O número de matrículas na EJA (Educação de Jovens e Adultos) caiu 53% no ABC no ano passado em comparação com 2020, segundo o Censo Escolar, divulgado pelo INEP (Instituto Nacional de Estudos e Pesquisas Educacionais Anísio Teixeira), do Ministério da Educação. Há cidades onde a queda ficou em torno de 70%, como Ribeirão Pires e São Caetano. Para especialistas, há falta de interesse em manutenção das salas de aula para quem não concluiu os estudos. O fechamento de salas no período noturno, que vem sendo feito nas escolas do Estado, é um dos motivos apontados para redução de estudantes no EJA.
A REPU (Rede Escola Pública e Universidade), que reúne pesquisadores de universidades públicas e docentes do Estado, publicou uma nota técnica no ano passado que trata justamente da queda das matrículas da EJA no Estado. Na época, o estudo já apontava que entre 2020 e 2023 houve uma queda de 61,9% nas matrículas na modalidade de ensino.
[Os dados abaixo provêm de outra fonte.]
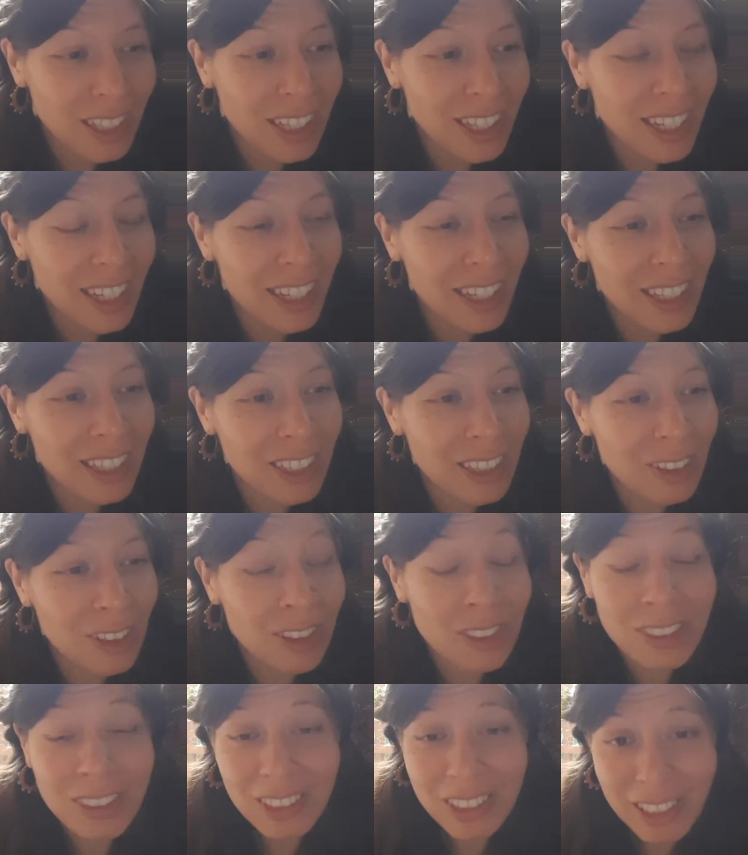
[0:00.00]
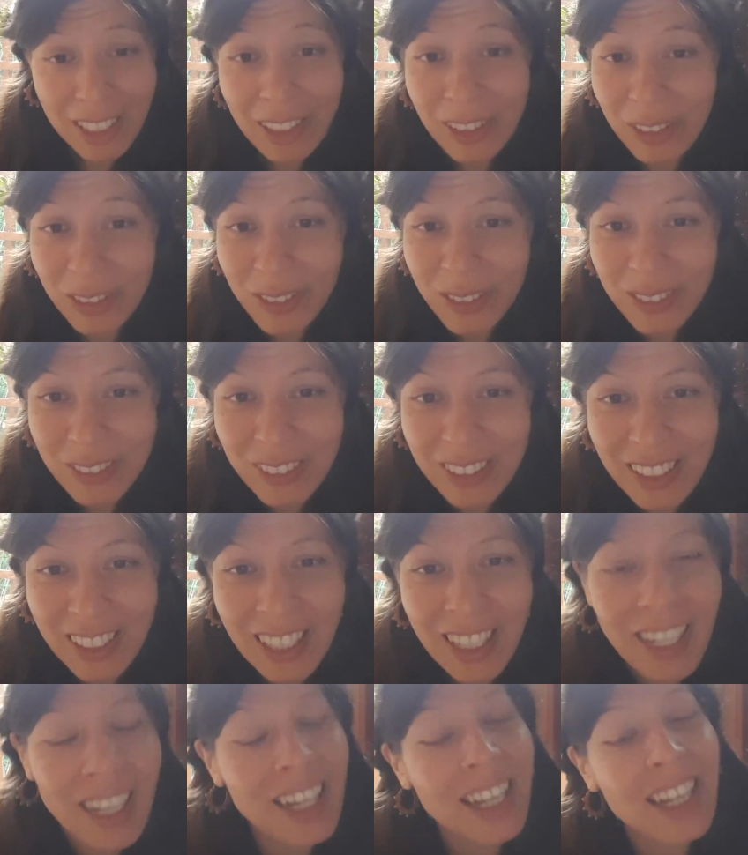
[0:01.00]
on cello,
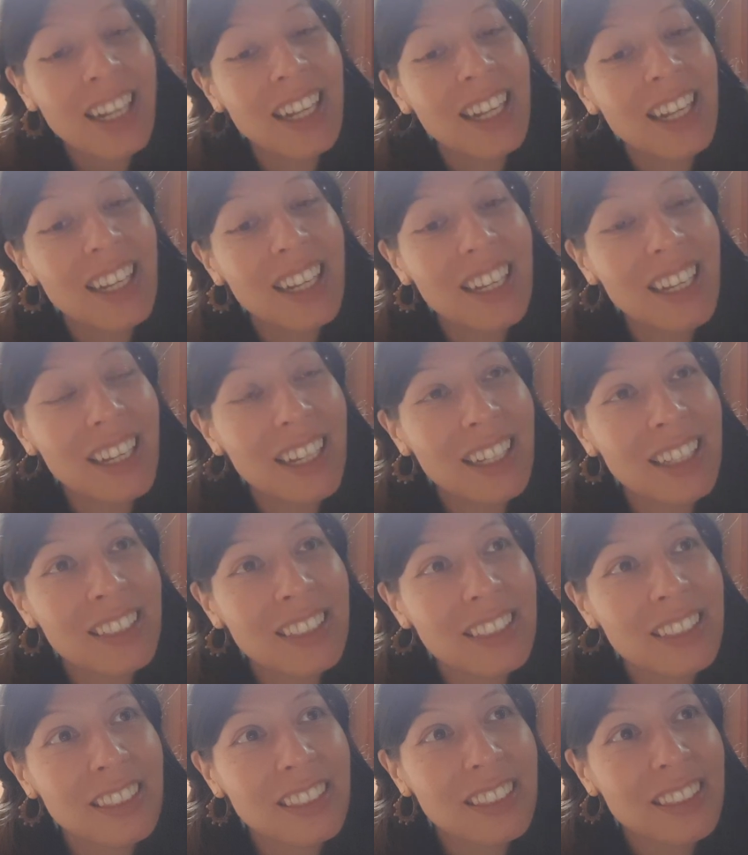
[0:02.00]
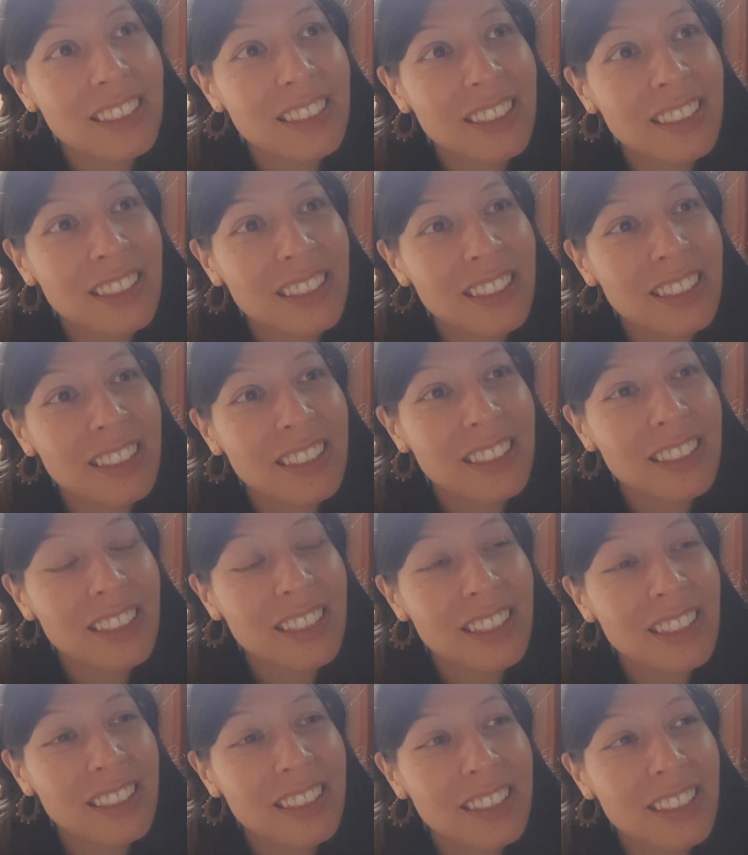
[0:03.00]
and
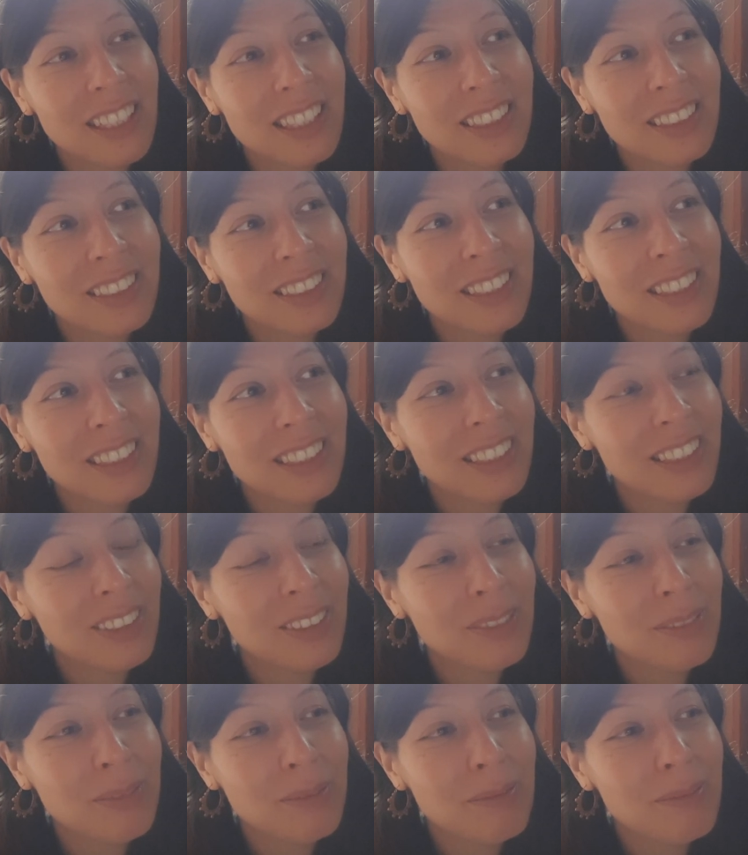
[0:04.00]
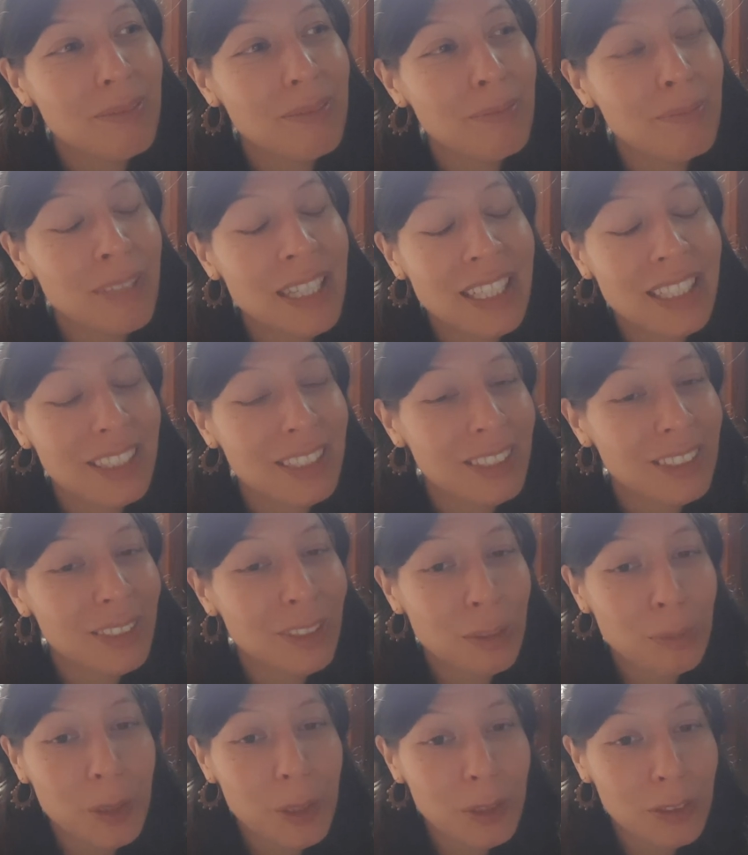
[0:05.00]
they make it
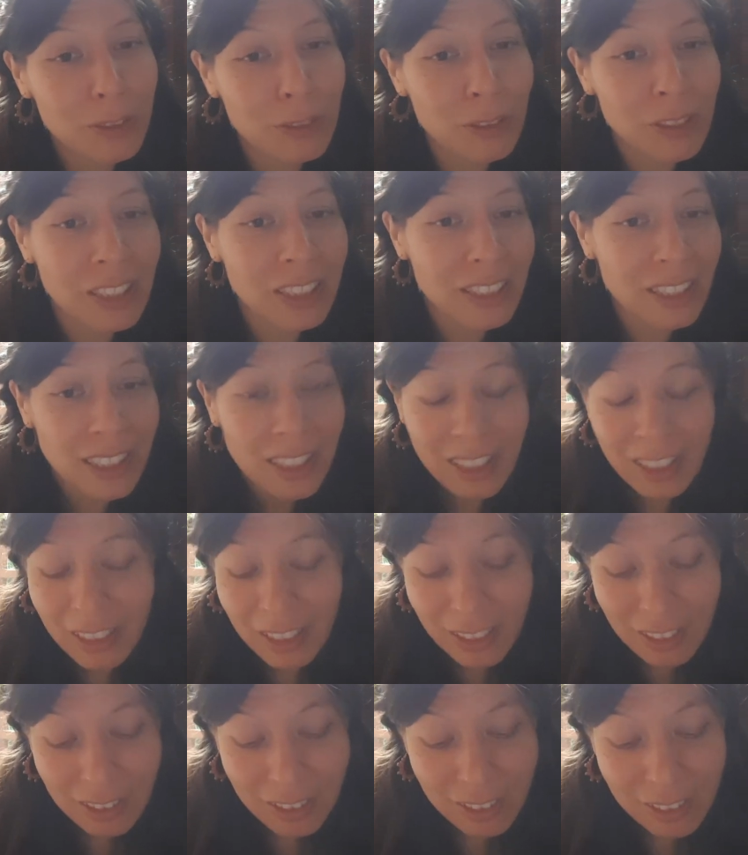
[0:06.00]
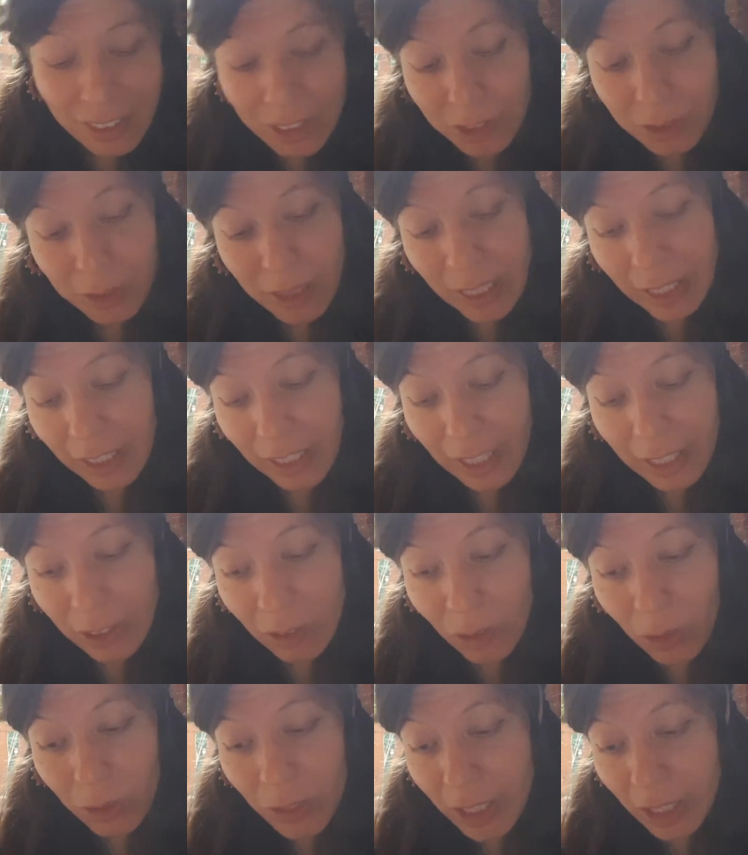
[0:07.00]
so beautiful. And this track, like
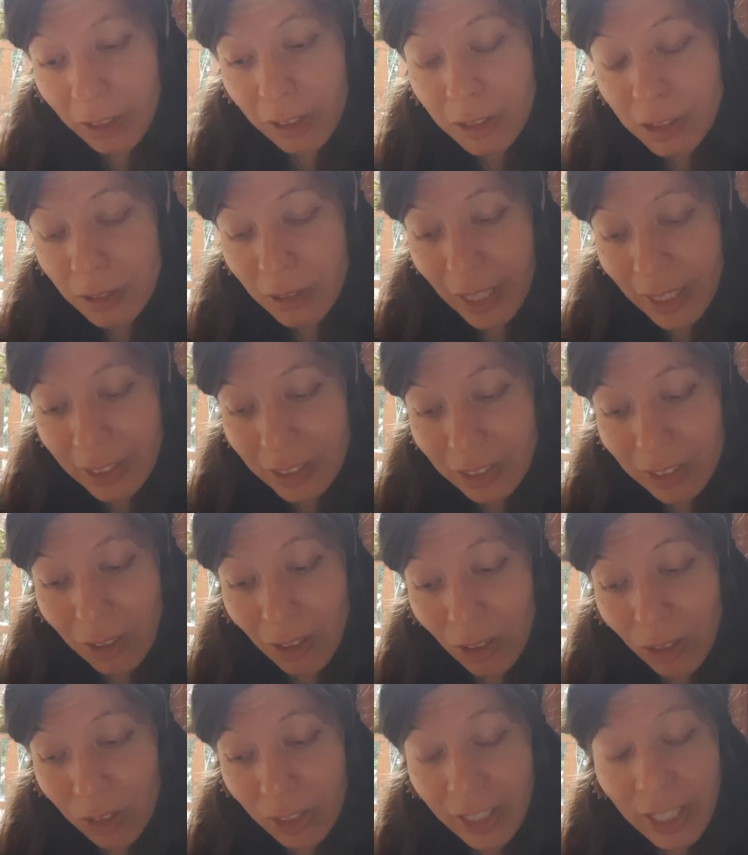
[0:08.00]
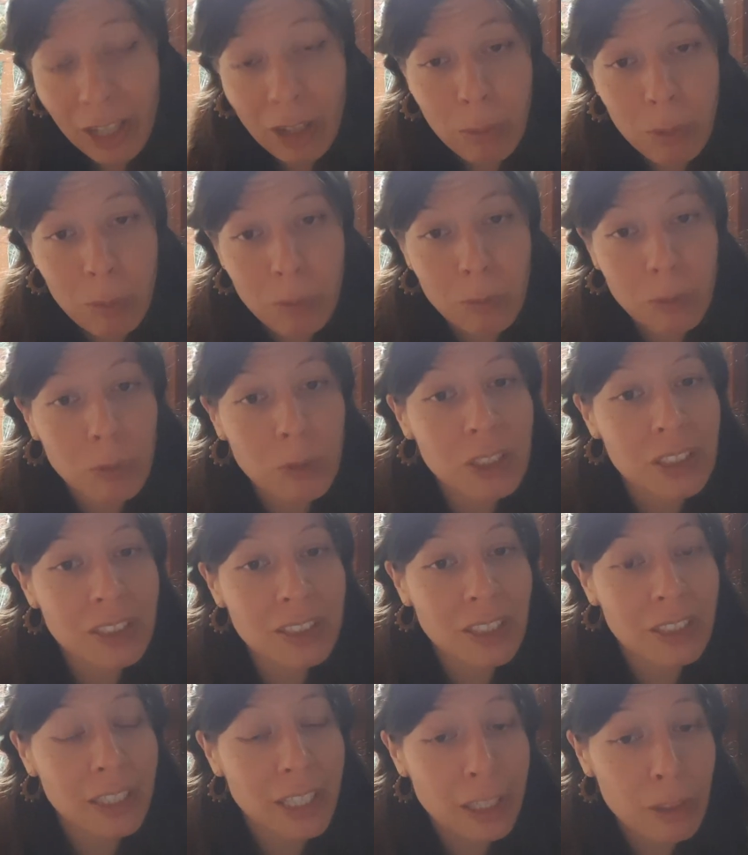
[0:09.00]
all the other tracks on the album, was
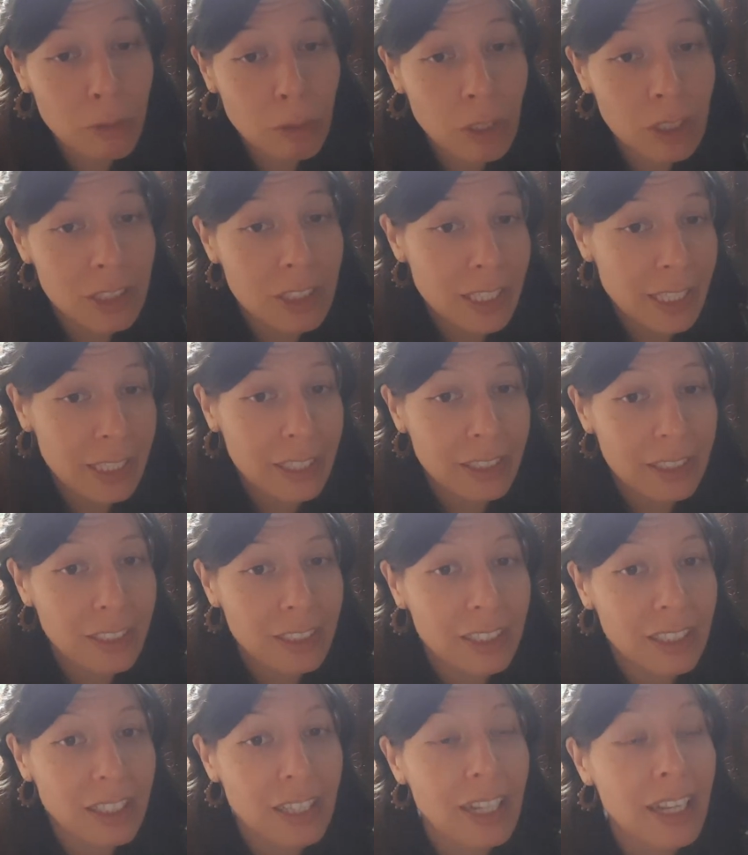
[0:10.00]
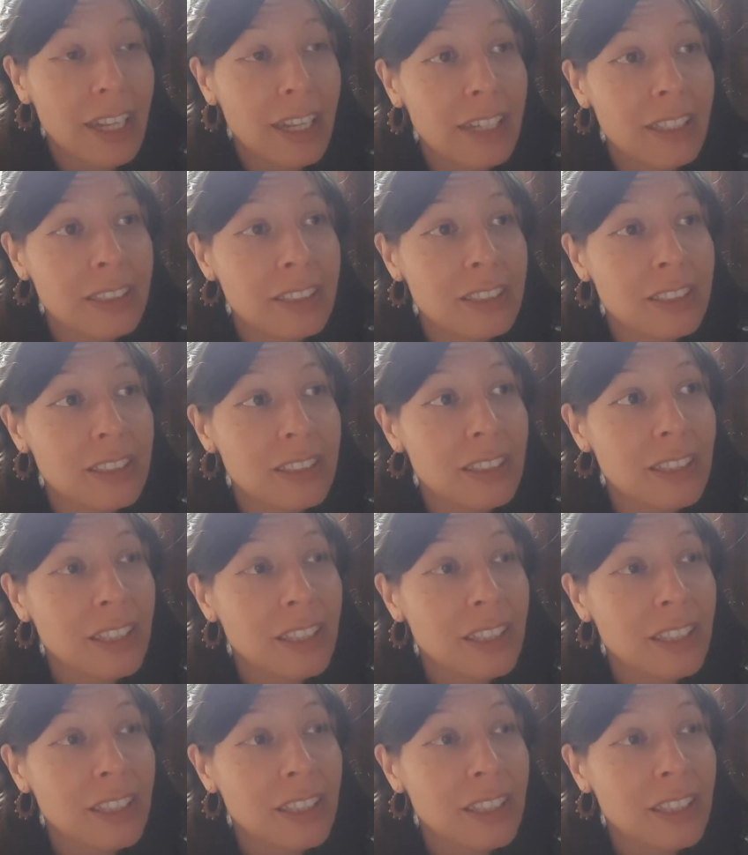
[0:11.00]
done in one take, and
Fernando Cassio, professor da Faculdade de Educação da USP (Universidade de São Paulo), membro da REPU e do Comitê Diretivo da Campanha Nacional pelo Direito à Educação, afirma que a existência da EJA se dá porque o País tem uma dívida histórica com as gerações mais velhas, que não puderam ter acesso à educação na idade adequada.
Para Cassio, num país que tem uma população adulta muito grande com uma escolaridade baixa, inclusive analfabetismo, a existência desse serviço é uma necessidade já que a educação é um direito social. “Temos visto na última década queda de matrículas muito acentuadas nas redes municipais e estaduais e isso tem a ver, majoritariamente, com a falta de oferta, vários estudos com dados muito detalhados mostram isso”, diz .
Para o educador, a queda de matrículas tem a ver com o fechamento de salas, principalmente as do período noturno, já que muitos dos adultos que voltam a estudar dividem o tempo entre o trabalho e a escola. “Isso de deve ao fechamento de classes apostando que as pessoas vão estudar no bairro vizinho e as pessoas não vão porque é longe. Quando uma sala de EJA é fechada isso faz com que muitos não continuem a estudar e é um desestímulo à matrícula. A permanência em uma sala de EJA depende de ter oferta em uma escola perto da casa da pessoa”, analisa o professor da USP.
A educação à distância ou semipresencial é um outro fator de desestímulo ao EJA. Cassio diz que outro fenômeno que tem observado é a migração de uma EJA presencial para uma EJA semipresencial, que no Estado é feita nos Ceejas (Centros Estaduais de Educação de Jovens e Adultos), no entanto a pesquisa mostrou que também as matrículas na semipresencial têm caído no Estado.
“Até porque tem uma outra forma que é a EAD (Educação à Distância) mesmo. A base de dados do INEP não considera essa modalidade e temos uma lacuna de informação”, diz Fernando Cassio.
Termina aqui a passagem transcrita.